§ DATA FOR THE TASK
%%
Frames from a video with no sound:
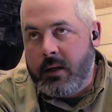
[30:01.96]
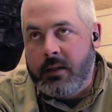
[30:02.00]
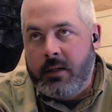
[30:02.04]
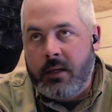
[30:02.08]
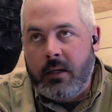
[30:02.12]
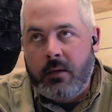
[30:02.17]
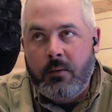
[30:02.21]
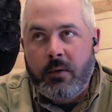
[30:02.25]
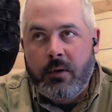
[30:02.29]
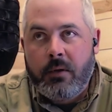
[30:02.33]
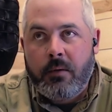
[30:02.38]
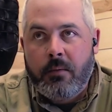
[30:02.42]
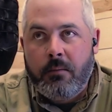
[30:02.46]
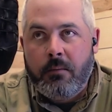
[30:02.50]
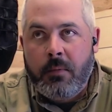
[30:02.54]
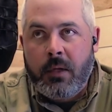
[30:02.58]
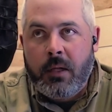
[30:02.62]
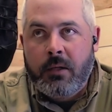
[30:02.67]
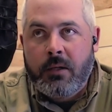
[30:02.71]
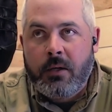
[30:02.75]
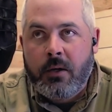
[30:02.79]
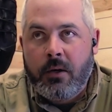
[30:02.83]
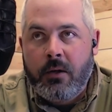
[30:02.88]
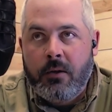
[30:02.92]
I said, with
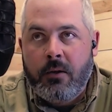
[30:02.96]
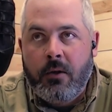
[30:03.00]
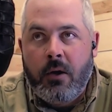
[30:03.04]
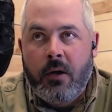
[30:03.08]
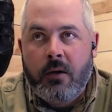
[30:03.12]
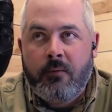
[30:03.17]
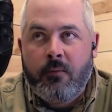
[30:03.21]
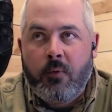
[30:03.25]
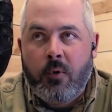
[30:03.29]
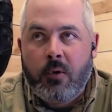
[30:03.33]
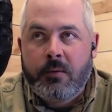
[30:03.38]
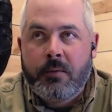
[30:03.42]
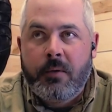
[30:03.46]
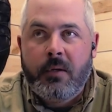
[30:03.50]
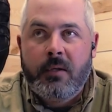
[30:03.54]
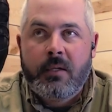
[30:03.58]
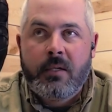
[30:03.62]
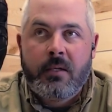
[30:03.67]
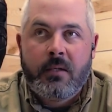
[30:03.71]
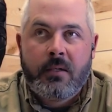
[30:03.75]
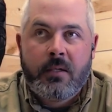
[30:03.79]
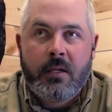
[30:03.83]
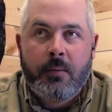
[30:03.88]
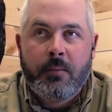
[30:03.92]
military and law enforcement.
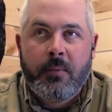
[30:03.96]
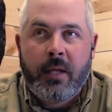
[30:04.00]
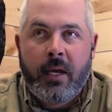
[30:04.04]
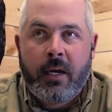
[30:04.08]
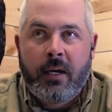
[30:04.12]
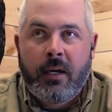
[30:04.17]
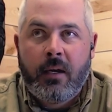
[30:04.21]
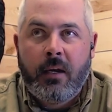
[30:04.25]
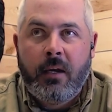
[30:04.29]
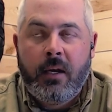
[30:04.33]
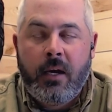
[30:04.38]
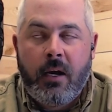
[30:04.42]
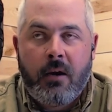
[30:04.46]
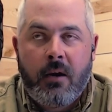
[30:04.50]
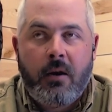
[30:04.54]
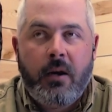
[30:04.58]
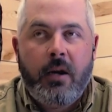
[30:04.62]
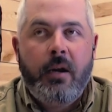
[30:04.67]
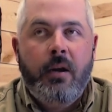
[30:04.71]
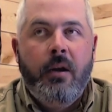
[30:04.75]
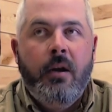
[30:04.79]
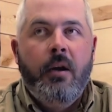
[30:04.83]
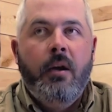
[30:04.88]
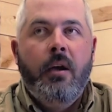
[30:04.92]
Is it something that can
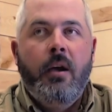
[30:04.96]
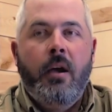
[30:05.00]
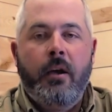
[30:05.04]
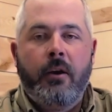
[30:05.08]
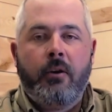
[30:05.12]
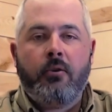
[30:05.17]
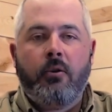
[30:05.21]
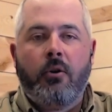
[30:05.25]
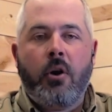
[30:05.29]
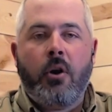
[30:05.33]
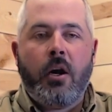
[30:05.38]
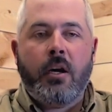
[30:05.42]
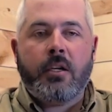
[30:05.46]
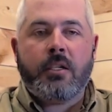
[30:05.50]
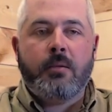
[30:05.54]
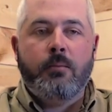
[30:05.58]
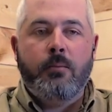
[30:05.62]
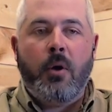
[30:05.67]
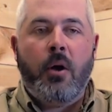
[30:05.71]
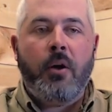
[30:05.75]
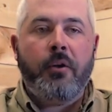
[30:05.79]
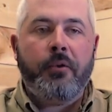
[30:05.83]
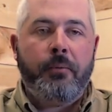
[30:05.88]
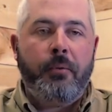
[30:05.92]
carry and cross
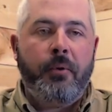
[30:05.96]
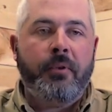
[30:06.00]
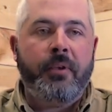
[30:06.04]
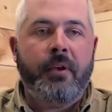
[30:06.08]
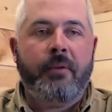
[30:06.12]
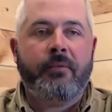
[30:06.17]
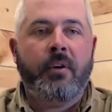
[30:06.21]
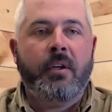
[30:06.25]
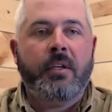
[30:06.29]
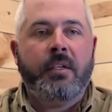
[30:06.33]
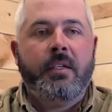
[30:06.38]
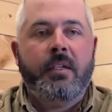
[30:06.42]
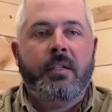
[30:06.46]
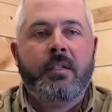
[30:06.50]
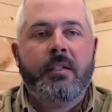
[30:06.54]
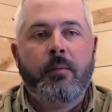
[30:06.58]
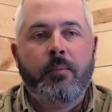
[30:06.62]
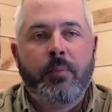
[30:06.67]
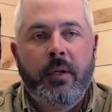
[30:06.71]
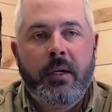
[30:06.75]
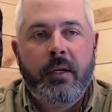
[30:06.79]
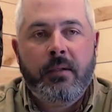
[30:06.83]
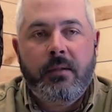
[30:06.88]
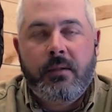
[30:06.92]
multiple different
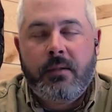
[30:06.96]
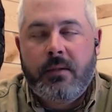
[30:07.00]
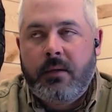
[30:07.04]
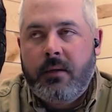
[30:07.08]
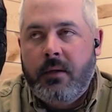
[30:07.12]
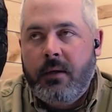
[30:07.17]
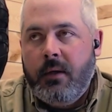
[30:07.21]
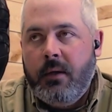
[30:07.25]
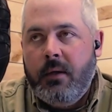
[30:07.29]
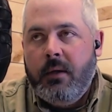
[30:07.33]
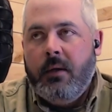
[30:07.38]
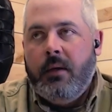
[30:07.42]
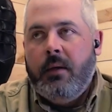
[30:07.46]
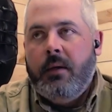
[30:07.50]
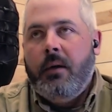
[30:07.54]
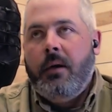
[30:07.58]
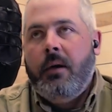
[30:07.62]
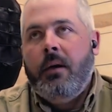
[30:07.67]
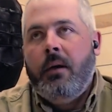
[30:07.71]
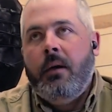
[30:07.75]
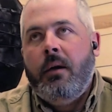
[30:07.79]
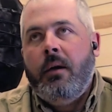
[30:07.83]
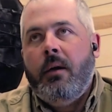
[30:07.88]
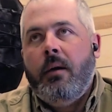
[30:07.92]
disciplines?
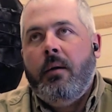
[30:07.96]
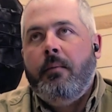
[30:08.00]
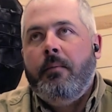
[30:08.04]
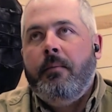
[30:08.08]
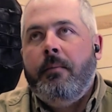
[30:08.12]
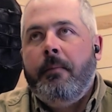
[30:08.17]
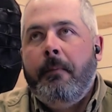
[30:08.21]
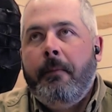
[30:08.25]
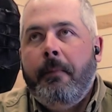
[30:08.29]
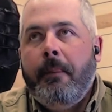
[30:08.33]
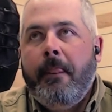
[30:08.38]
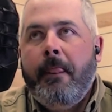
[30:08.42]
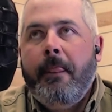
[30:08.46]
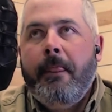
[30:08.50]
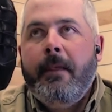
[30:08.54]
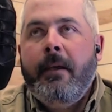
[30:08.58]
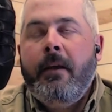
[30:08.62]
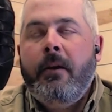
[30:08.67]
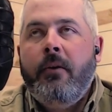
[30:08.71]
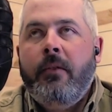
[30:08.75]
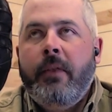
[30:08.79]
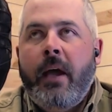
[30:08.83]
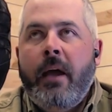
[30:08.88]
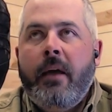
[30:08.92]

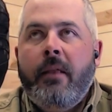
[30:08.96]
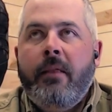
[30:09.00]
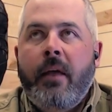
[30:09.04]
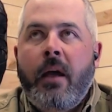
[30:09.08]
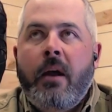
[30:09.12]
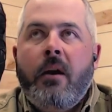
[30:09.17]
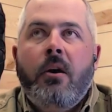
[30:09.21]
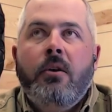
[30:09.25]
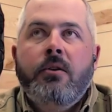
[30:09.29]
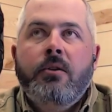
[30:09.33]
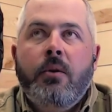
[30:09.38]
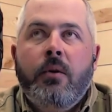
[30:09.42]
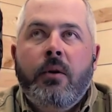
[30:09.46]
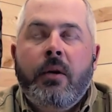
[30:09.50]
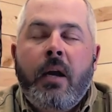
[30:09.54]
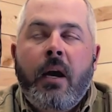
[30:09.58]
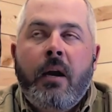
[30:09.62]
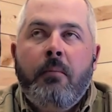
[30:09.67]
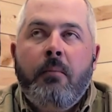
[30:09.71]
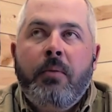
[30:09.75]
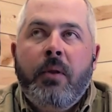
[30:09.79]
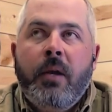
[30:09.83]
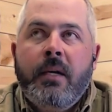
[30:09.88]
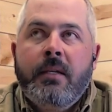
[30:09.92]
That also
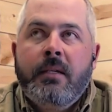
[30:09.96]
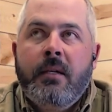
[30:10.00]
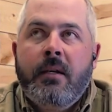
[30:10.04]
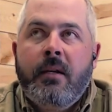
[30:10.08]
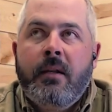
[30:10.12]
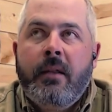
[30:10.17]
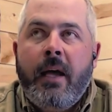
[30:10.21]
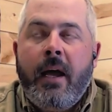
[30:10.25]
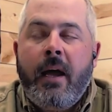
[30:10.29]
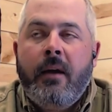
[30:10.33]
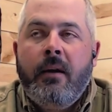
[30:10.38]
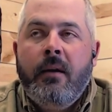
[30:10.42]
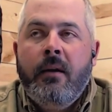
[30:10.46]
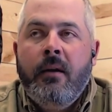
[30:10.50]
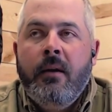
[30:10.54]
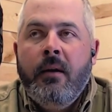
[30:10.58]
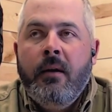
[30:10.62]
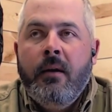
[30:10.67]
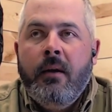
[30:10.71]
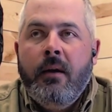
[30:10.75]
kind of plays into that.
%%
%%
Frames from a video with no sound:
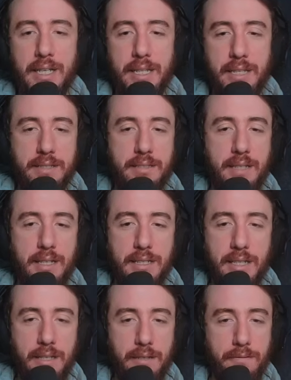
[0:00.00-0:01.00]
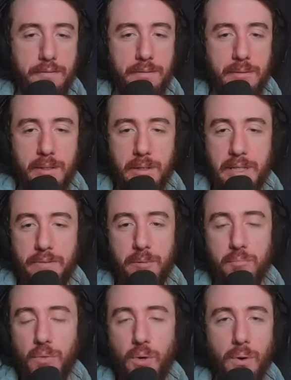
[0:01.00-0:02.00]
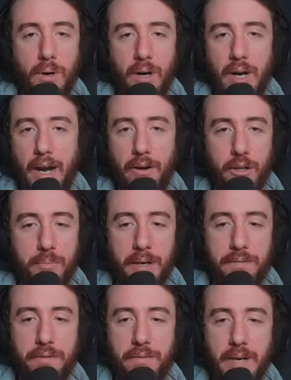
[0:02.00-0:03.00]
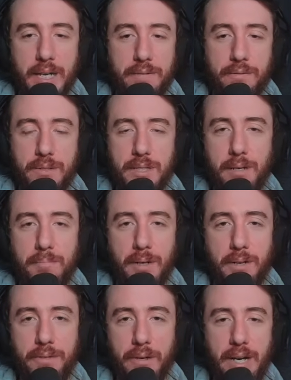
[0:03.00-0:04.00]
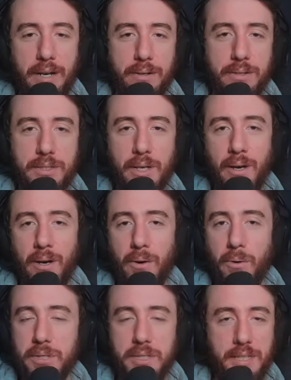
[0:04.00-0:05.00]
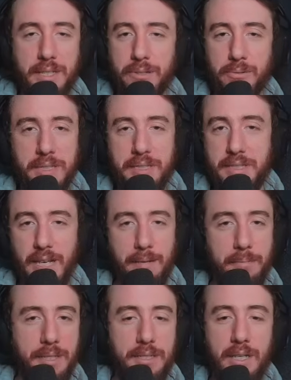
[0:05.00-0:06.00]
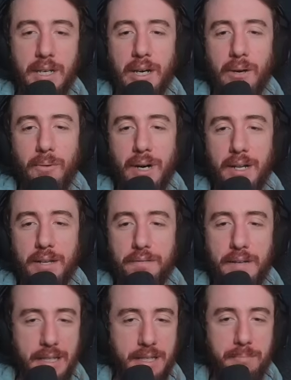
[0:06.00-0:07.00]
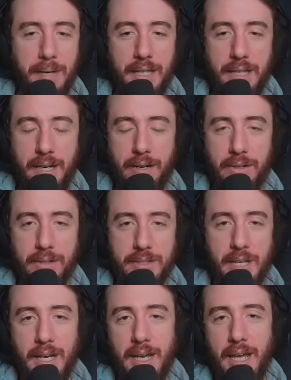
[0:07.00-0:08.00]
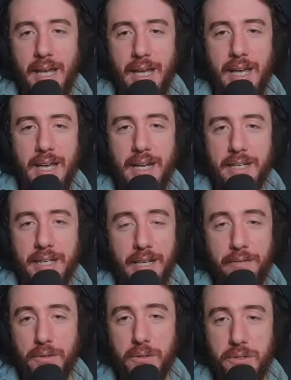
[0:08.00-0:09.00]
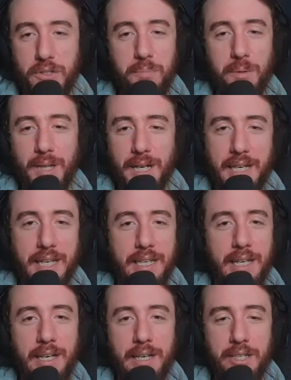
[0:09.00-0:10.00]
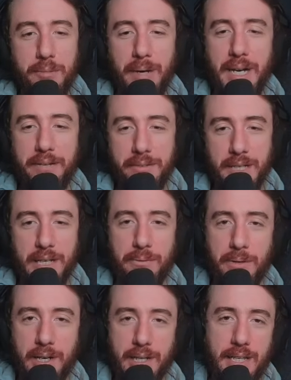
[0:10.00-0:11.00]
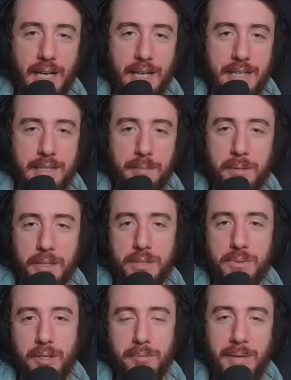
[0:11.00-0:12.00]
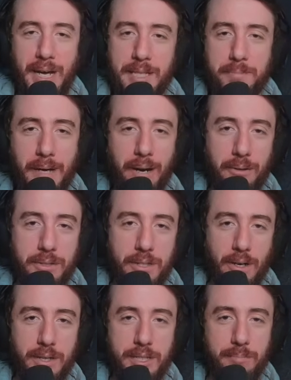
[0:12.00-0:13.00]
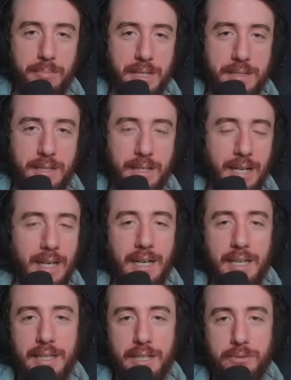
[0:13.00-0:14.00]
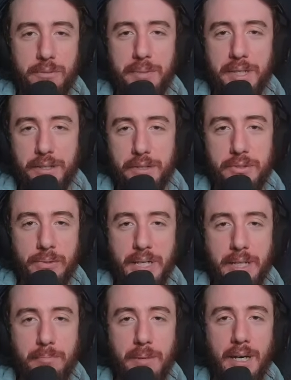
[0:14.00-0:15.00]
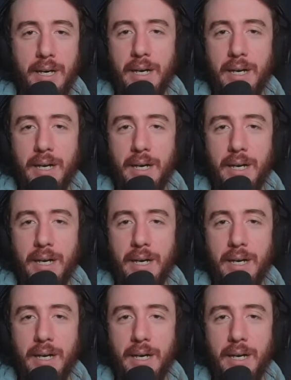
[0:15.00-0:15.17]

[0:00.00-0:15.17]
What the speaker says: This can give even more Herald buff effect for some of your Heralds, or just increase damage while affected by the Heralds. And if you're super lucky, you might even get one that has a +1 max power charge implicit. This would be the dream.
%%
§ WHAT THIS TASK INVOLVES
Write out, word for word, the stretch of entries that begins at the line with "[0:00.00-0:01.00]" and ends at the line with "What the speaker". Pictures do not belong in it.

§ THE ANSWER
[0:00.00-0:01.00]
[0:01.00-0:02.00]
[0:02.00-0:03.00]
[0:03.00-0:04.00]
[0:04.00-0:05.00]
[0:05.00-0:06.00]
[0:06.00-0:07.00]
[0:07.00-0:08.00]
[0:08.00-0:09.00]
[0:09.00-0:10.00]
[0:10.00-0:11.00]
[0:11.00-0:12.00]
[0:12.00-0:13.00]
[0:13.00-0:14.00]
[0:14.00-0:15.00]
[0:15.00-0:15.17]

[0:00.00-0:15.17]
What the speaker says: This can give even more Herald buff effect for some of your Heralds, or just increase damage while affected by the Heralds. And if you're super lucky, you might even get one that has a +1 max power charge implicit. This would be the dream.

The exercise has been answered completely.